Four BTC Bottom Indicators with Documented Accuracy

A Bitcoin investor’s journey begins with a brutal truth: don’t sell at the wrong times. To avoid this mistake, it’s essential to understand the signals that mark the true market bottom. With over a decade of records, some indicators show an impressive success rate in identifying the most strategic buy points. Below, we analyze the four most reliable indicators that converge toward this goal.

Miner Capitulation: The Puell Multiple at 0.66

The Puell Multiple acts as a thermometer of Bitcoin network health, measuring miners’ revenue relative to their operational costs. When this indicator drops below 0.5, all miners operate at significant losses — an unsustainable situation that invariably precedes a strong recovery.

Historically, whenever the Puell Multiple entered negative territory (below 0.5), we reached the market bottom. Currently, in February 2026, the indicator is at 0.66, still far from this critical zone. Signs suggest the market anticipates these events based on 11 years of documented accuracy, which indicates we may not hit 0.5 this time.

To put it in context: miners control approximately 56 BTC out of every 280 units in circulation (about 20% of the total supply). When their profitability runs out, they are forced to liquidate inventory to keep infrastructure operational, creating selling pressure that often marks the bottom.

Production Cost: The Defense Line at $77,000–$79,000

Bitcoin’s production cost determines the minimum viable level for miners. Currently, this value fluctuates between $77,000 and $79,000 per BTC, considering electricity and equipment wear. When the price drops significantly below this level for extended periods, miners have no choice but to dump their reserves to cover operational expenses.

This indicator has a 90% success rate in identifying bottoms. Unlike speculators, miners operate under strict economic constraints — it’s like a business owner being forced to liquidate assets to keep the lights on. This real, necessity-driven dynamic offers more reliability than most speculative analyses.

MVRV Z-Score: Comparing Current Price with Average Acquisition Cost

The MVRV Z-Score compares the current market price with the average price paid by holders when they acquired their Bitcoin, adjusted for the network’s historical volatility.
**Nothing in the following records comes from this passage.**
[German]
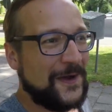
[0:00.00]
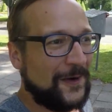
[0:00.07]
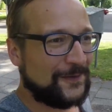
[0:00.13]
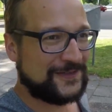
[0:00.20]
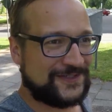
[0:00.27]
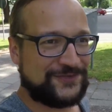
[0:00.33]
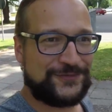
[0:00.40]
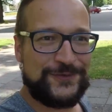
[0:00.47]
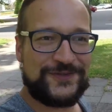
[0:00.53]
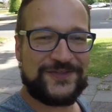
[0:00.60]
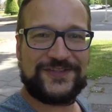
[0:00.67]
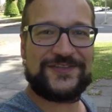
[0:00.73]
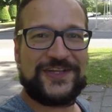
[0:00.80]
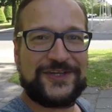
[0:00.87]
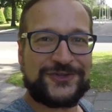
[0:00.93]
Und das fühlt
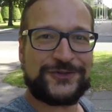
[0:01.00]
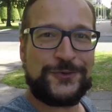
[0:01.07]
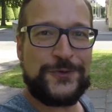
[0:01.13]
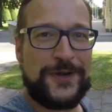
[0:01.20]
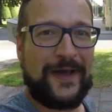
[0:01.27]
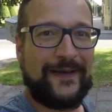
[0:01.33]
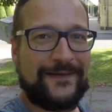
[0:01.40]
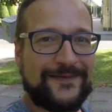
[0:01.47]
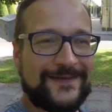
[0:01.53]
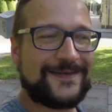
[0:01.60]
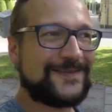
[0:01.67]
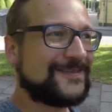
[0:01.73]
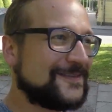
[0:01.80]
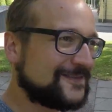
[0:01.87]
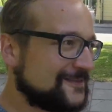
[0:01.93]
sich sehr schön an.
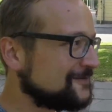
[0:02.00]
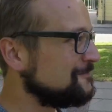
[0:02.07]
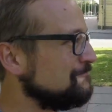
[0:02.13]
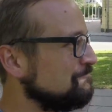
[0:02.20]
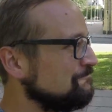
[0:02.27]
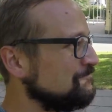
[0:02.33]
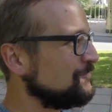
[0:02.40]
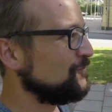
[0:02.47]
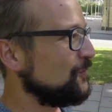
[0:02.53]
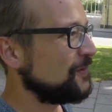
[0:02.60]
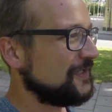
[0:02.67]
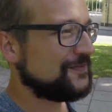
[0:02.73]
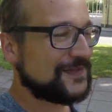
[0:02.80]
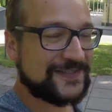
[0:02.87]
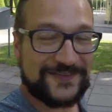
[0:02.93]
Das ist
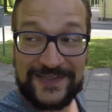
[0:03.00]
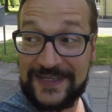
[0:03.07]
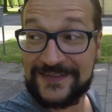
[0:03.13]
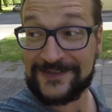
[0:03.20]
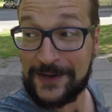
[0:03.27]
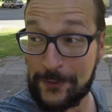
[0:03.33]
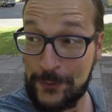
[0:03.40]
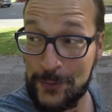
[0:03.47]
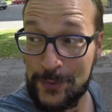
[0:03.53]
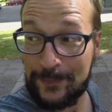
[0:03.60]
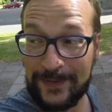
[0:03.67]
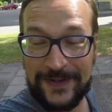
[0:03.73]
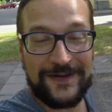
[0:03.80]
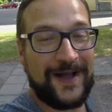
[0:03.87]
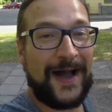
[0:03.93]
wirklich was sehr, sehr
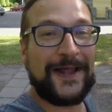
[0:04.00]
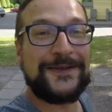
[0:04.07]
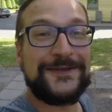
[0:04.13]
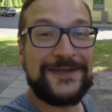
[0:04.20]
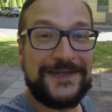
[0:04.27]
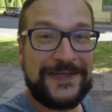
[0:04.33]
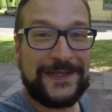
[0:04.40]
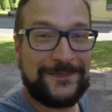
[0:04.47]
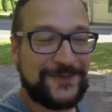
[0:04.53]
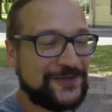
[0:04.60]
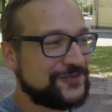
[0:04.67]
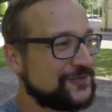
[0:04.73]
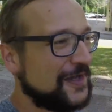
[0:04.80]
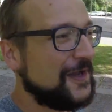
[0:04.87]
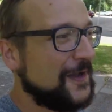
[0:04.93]
hübel
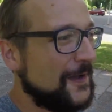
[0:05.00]
angenehmes.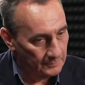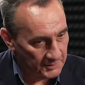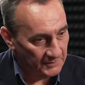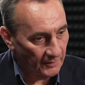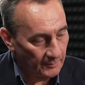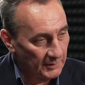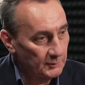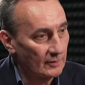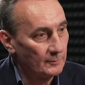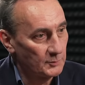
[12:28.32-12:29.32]
Czy twoim
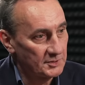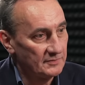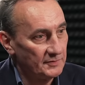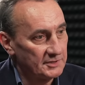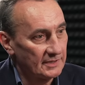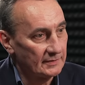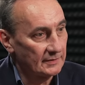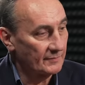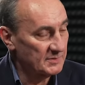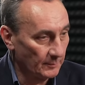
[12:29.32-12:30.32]
mentorem był rzeczywiście,
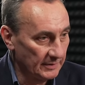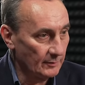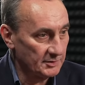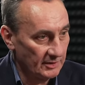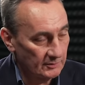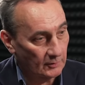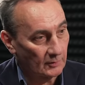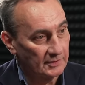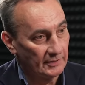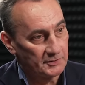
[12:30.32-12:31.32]
jak wspominałeś
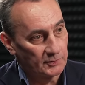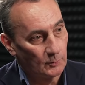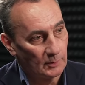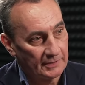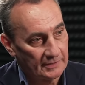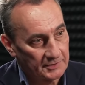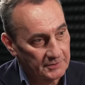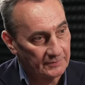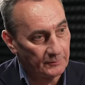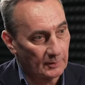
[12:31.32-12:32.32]
niejednokrotnie, Jerzy Kulej,
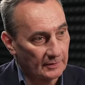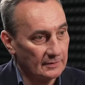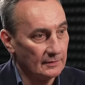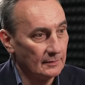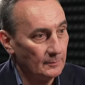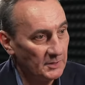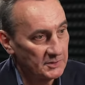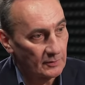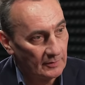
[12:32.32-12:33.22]
nasz dwukrotny mistrz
This indicator hit the bottom at -0.3, with an 80% success rate.

Currently, the Z-Score is at 0.4, which could suggest room for further decline. Considering the market anticipates these signals, the actual bottom might be around 0.20, roughly corresponding to $59,000 per BTC. The current quote of $67,770 still offers interpretive margin, as the market may be pricing in this anticipation.

Profit and Loss Supply: The Revealing 47% Indicator

Historically, when 45% or less of the on-chain Bitcoin supply is in profit, we are near the bottom. Currently, this percentage is at 54%, according to Glassnode data from February 19. However, this number masks an important reality: ETFs and institutional investors like Saylor (MicroStrategy) control about 9.9% of the supply and hold positions in loss.

Adjusting the “percentage in profit” by discounting these 56 units out of 280 held by actors in loss, the effective percentage drops to approximately 47% — a classic indicator of a typical bottom. This number reveals that most holders are in actual loss, creating accumulated pressure for liquidation or resignation in the market.

The Simple Strategy That Works

By observing these four indicators in convergence, it’s clear the market is near — but not necessarily at the absolute bottom. Each indicator offers a different perspective: desperate miners, threatened operational costs, widespread losses among holders, and a price distribution suggesting an inflection point.

The most valuable advice remains the simplest: create a plan that works for your situation, based on these documented signals, and stick to it. Accuracy comes not from predicting the future but from respecting the patterns proven by over a decade of history. Strategic simplicity often outperforms analytical complexity.